__Data under study__:
○ ○ ○
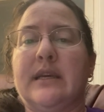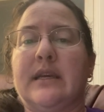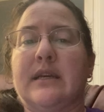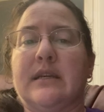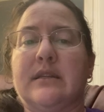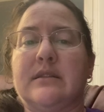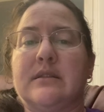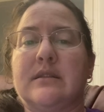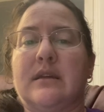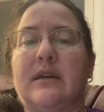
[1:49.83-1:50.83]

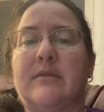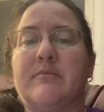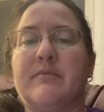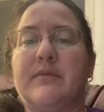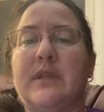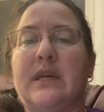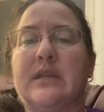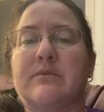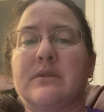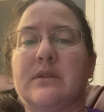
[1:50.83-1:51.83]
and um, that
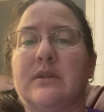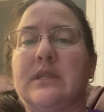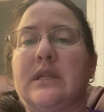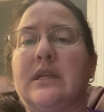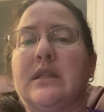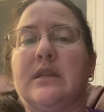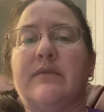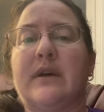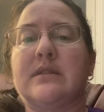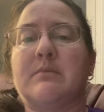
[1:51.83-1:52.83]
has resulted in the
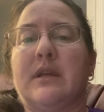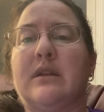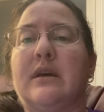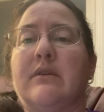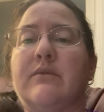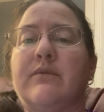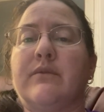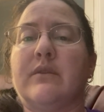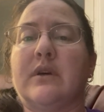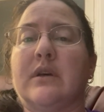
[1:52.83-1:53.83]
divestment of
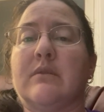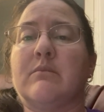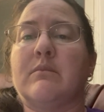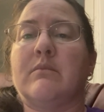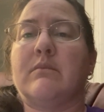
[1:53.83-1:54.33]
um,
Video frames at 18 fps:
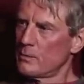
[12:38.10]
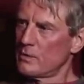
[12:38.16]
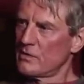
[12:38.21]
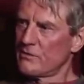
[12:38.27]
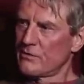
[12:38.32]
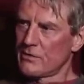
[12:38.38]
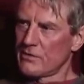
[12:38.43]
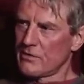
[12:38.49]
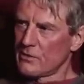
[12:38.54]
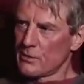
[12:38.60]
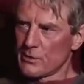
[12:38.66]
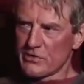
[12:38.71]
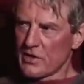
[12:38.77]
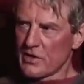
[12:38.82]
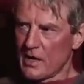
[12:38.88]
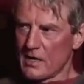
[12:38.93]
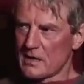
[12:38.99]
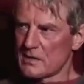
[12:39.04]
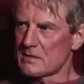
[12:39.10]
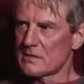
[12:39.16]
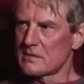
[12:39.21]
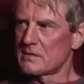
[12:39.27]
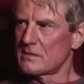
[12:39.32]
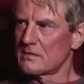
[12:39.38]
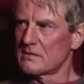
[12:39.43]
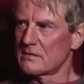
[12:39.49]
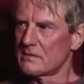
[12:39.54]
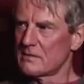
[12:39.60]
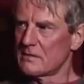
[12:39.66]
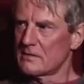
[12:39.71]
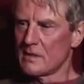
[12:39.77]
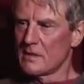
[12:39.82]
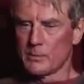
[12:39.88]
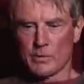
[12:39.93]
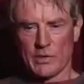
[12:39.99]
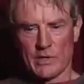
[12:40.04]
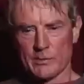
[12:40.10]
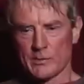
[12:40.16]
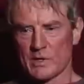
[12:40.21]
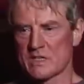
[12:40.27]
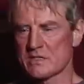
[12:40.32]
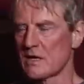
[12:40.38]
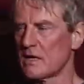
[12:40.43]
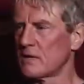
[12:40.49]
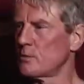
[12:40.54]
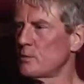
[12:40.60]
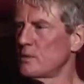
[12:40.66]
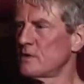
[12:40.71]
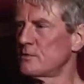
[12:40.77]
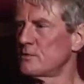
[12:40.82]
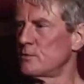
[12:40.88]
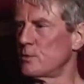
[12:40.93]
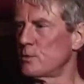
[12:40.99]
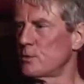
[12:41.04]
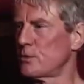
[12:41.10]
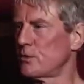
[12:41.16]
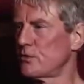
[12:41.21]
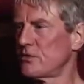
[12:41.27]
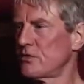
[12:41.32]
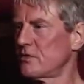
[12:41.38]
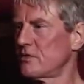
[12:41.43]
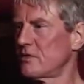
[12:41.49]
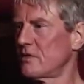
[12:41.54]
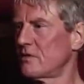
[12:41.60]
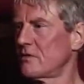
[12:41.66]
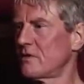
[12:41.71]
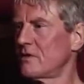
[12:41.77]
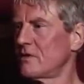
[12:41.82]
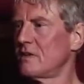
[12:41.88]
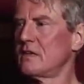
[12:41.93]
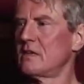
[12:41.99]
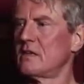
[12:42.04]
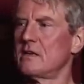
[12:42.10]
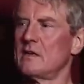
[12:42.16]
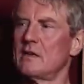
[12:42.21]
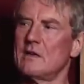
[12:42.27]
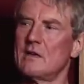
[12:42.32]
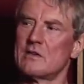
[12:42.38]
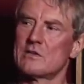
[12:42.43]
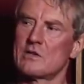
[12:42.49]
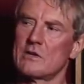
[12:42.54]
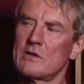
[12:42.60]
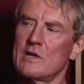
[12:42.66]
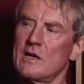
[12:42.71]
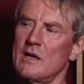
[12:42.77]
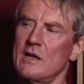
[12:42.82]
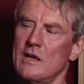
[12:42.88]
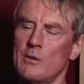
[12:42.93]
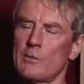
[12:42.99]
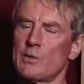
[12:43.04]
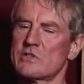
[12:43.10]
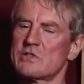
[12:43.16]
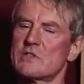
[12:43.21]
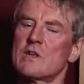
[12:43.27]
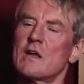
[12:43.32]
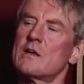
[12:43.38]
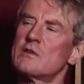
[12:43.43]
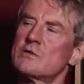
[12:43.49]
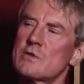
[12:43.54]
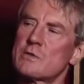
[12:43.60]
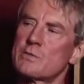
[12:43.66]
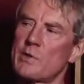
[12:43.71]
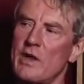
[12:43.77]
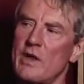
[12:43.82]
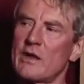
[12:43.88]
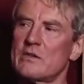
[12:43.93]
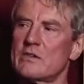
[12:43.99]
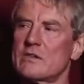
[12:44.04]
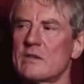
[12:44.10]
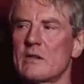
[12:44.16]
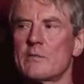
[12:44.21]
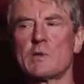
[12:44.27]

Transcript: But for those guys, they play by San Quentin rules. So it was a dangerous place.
○ ○ ○
Transcribe every line of the listing above exactly; skip the pictures.

[1:49.83-1:50.83]

[1:50.83-1:51.83]
and um, that
[1:51.83-1:52.83]
has resulted in the
[1:52.83-1:53.83]
divestment of
[1:53.83-1:54.33]
um,
Video frames at 18 fps:
[12:38.10]
[12:38.16]
[12:38.21]
[12:38.27]
[12:38.32]
[12:38.38]
[12:38.43]
[12:38.49]
[12:38.54]
[12:38.60]
[12:38.66]
[12:38.71]
[12:38.77]
[12:38.82]
[12:38.88]
[12:38.93]
[12:38.99]
[12:39.04]
[12:39.10]
[12:39.16]
[12:39.21]
[12:39.27]
[12:39.32]
[12:39.38]
[12:39.43]
[12:39.49]
[12:39.54]
[12:39.60]
[12:39.66]
[12:39.71]
[12:39.77]
[12:39.82]
[12:39.88]
[12:39.93]
[12:39.99]
[12:40.04]
[12:40.10]
[12:40.16]
[12:40.21]
[12:40.27]
[12:40.32]
[12:40.38]
[12:40.43]
[12:40.49]
[12:40.54]
[12:40.60]
[12:40.66]
[12:40.71]
[12:40.77]
[12:40.82]
[12:40.88]
[12:40.93]
[12:40.99]
[12:41.04]
[12:41.10]
[12:41.16]
[12:41.21]
[12:41.27]
[12:41.32]
[12:41.38]
[12:41.43]
[12:41.49]
[12:41.54]
[12:41.60]
[12:41.66]
[12:41.71]
[12:41.77]
[12:41.82]
[12:41.88]
[12:41.93]
[12:41.99]
[12:42.04]
[12:42.10]
[12:42.16]
[12:42.21]
[12:42.27]
[12:42.32]
[12:42.38]
[12:42.43]
[12:42.49]
[12:42.54]
[12:42.60]
[12:42.66]
[12:42.71]
[12:42.77]
[12:42.82]
[12:42.88]
[12:42.93]
[12:42.99]
[12:43.04]
[12:43.10]
[12:43.16]
[12:43.21]
[12:43.27]
[12:43.32]
[12:43.38]
[12:43.43]
[12:43.49]
[12:43.54]
[12:43.60]
[12:43.66]
[12:43.71]
[12:43.77]
[12:43.82]
[12:43.88]
[12:43.93]
[12:43.99]
[12:44.04]
[12:44.10]
[12:44.16]
[12:44.21]
[12:44.27]

Transcript: But for those guys, they play by San Quentin rules. So it was a dangerous place.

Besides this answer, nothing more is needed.